*What to do*: Pictures are to be left out. Return exactly the lines below from the one with "[0:00.00-0:01.07]" up to and including the one with "[8:58.30-9:02.40]".

[Collected data entries]
________________________________________
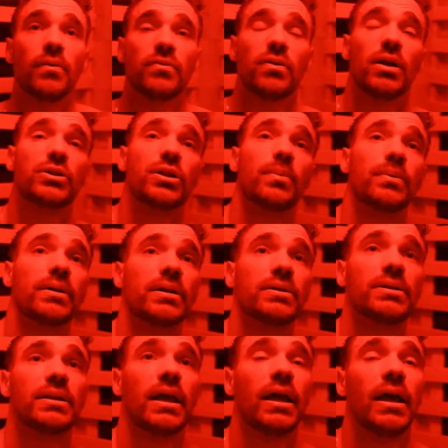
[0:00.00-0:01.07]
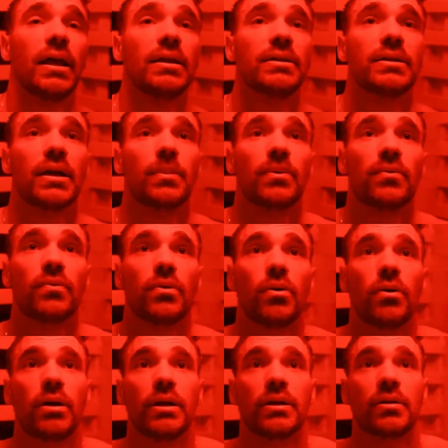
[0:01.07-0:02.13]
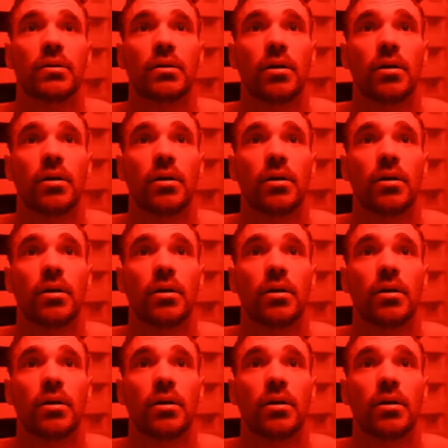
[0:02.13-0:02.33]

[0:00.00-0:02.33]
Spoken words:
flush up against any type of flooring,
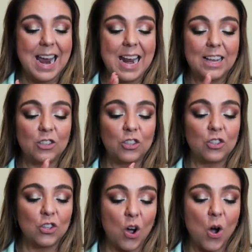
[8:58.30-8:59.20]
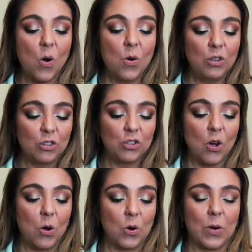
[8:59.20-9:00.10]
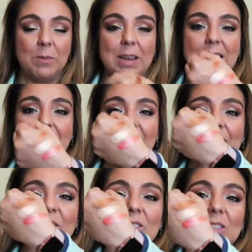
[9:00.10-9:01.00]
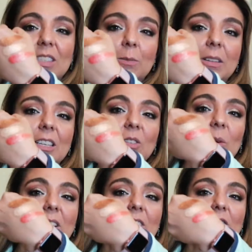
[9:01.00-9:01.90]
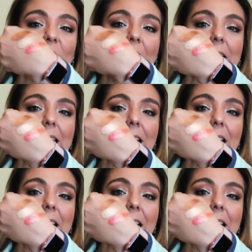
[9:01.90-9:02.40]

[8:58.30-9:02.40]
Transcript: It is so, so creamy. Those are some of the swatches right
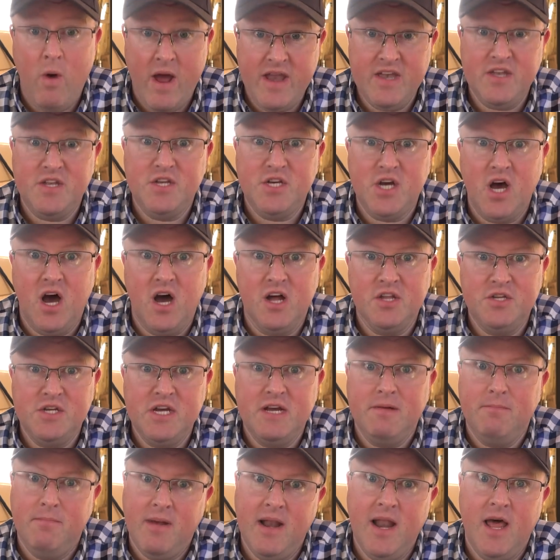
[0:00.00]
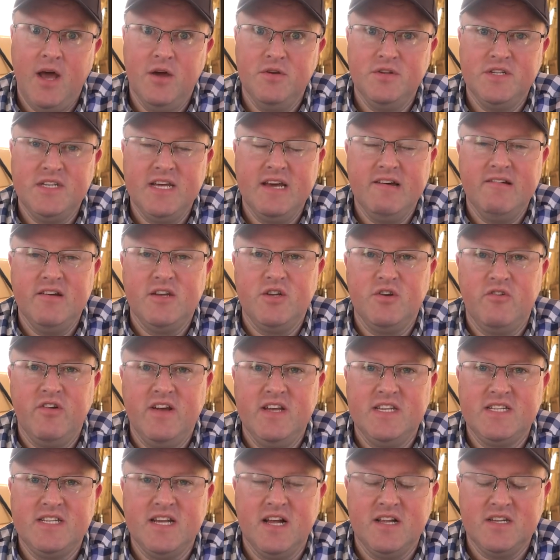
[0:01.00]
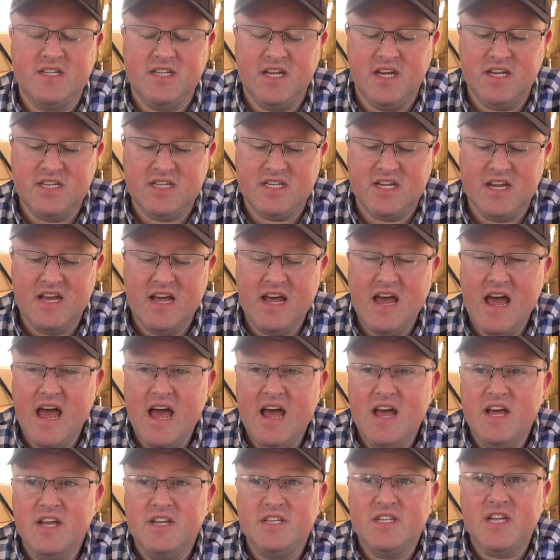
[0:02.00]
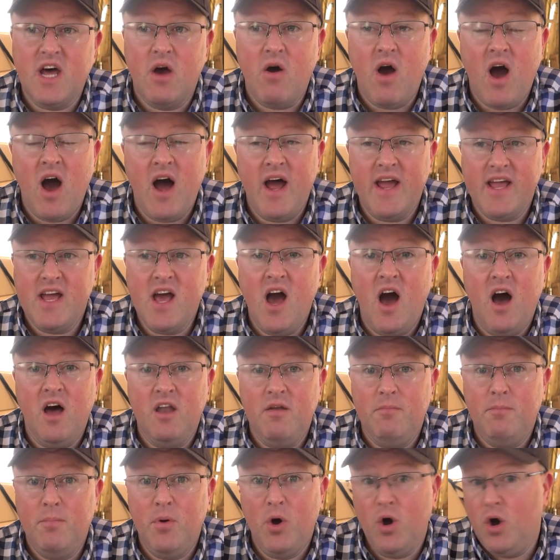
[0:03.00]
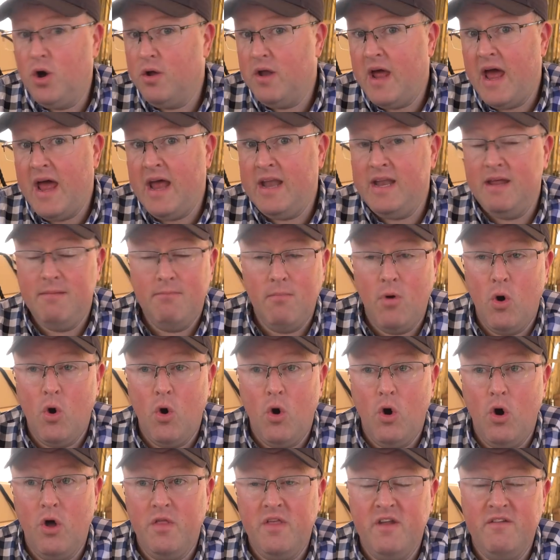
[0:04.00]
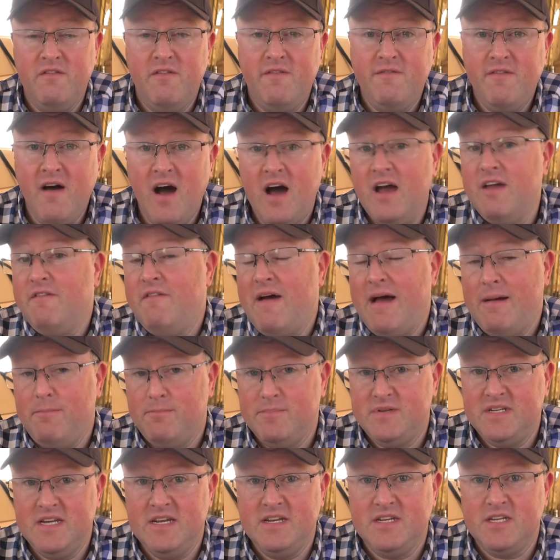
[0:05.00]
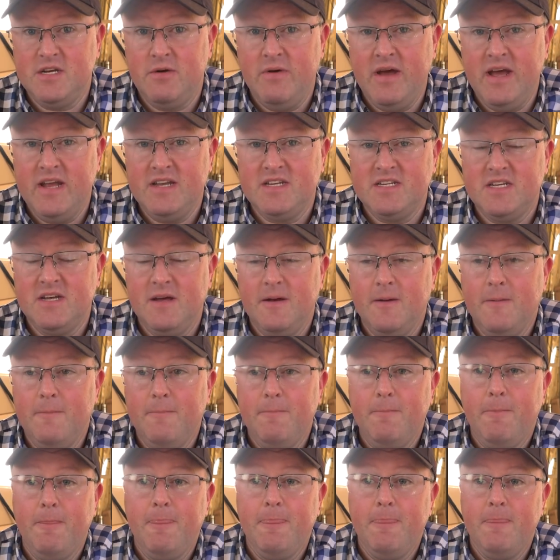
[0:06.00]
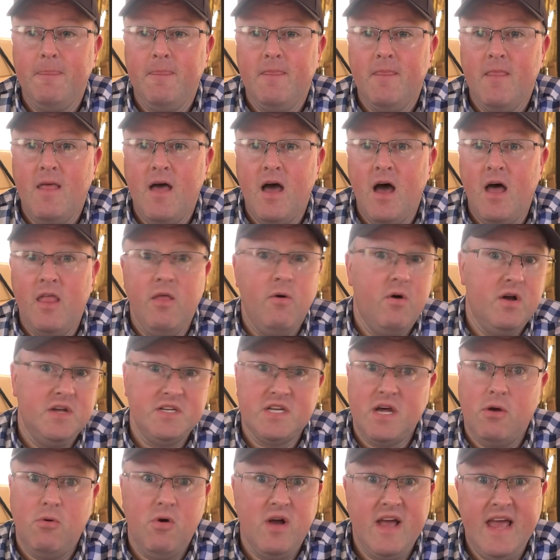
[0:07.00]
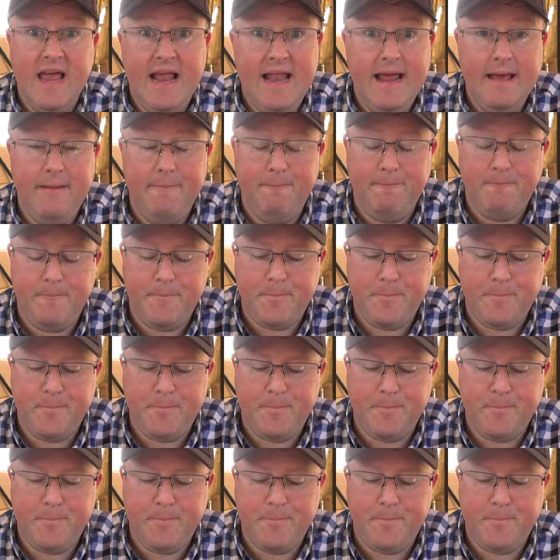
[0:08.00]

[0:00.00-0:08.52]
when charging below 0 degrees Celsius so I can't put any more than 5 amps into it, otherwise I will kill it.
________________________________________
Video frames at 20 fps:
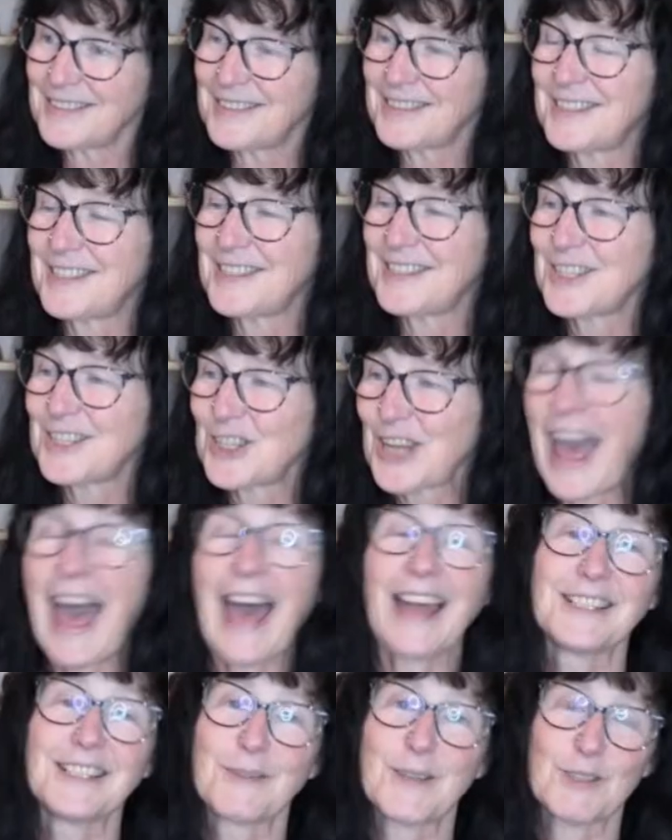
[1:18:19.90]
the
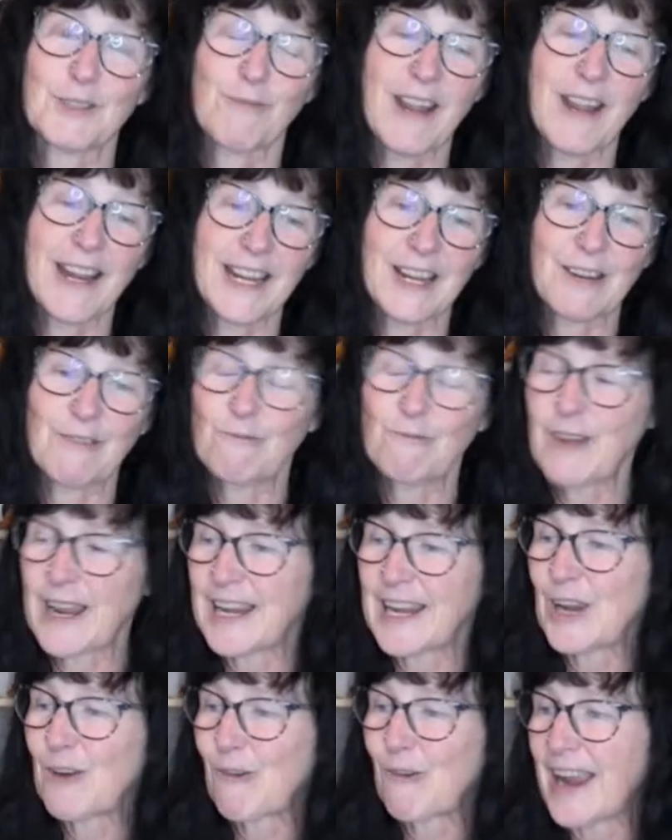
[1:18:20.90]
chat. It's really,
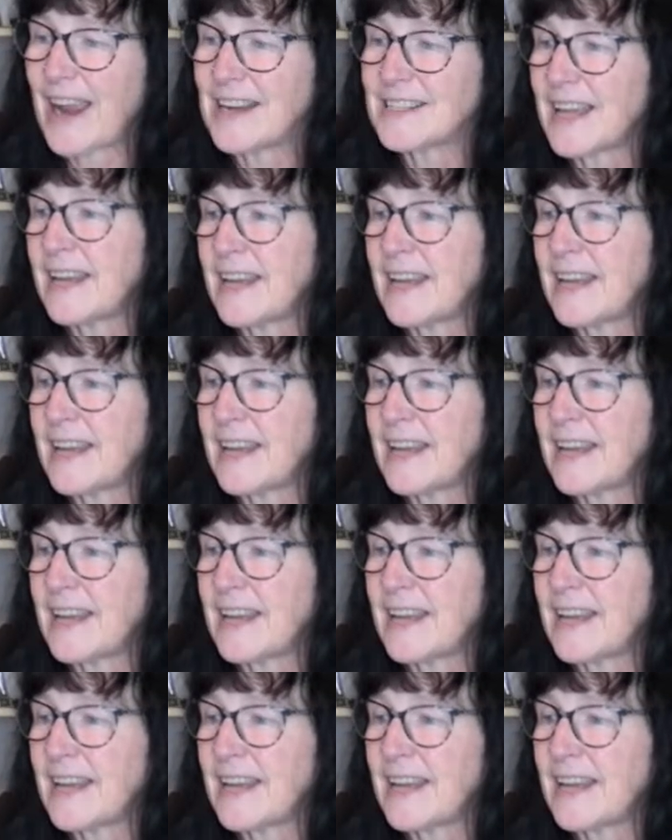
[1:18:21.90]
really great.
________________________________________
*Exercise output*:
[0:00.00-0:01.07]
[0:01.07-0:02.13]
[0:02.13-0:02.33]

[0:00.00-0:02.33]
Spoken words:
flush up against any type of flooring,
[8:58.30-8:59.20]
[8:59.20-9:00.10]
[9:00.10-9:01.00]
[9:01.00-9:01.90]
[9:01.90-9:02.40]

[8:58.30-9:02.40]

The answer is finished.